Stored items:

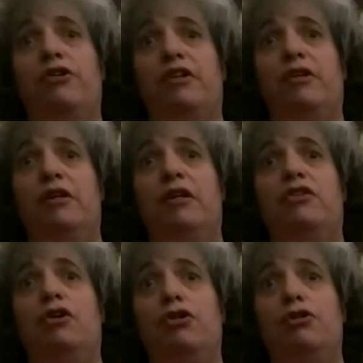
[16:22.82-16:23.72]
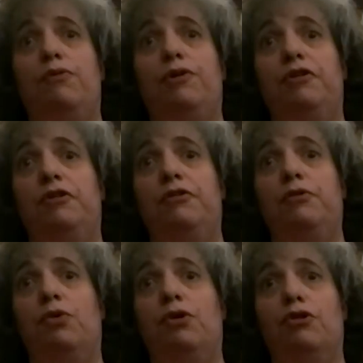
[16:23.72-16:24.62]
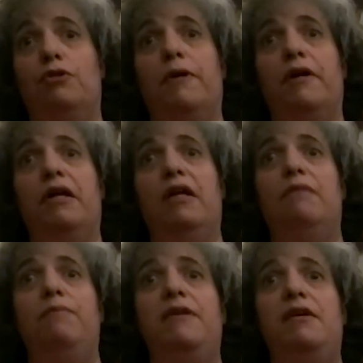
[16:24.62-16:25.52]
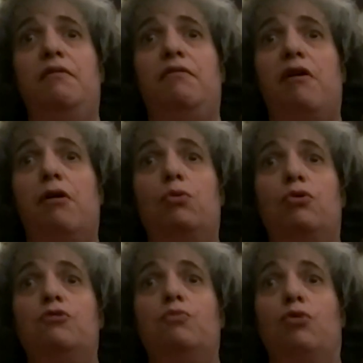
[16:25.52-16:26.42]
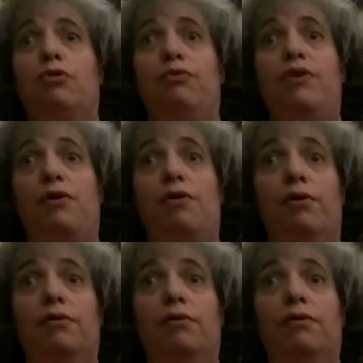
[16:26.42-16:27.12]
and it's hard to put it into words, but it being there was more real.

WORK ITEM:
None of the pictures should be carried over when the data above is transcribed exactly.

RESULT BELOW:
[16:22.82-16:23.72]
[16:23.72-16:24.62]
[16:24.62-16:25.52]
[16:25.52-16:26.42]
[16:26.42-16:27.12]
and it's hard to put it into words, but it being there was more real.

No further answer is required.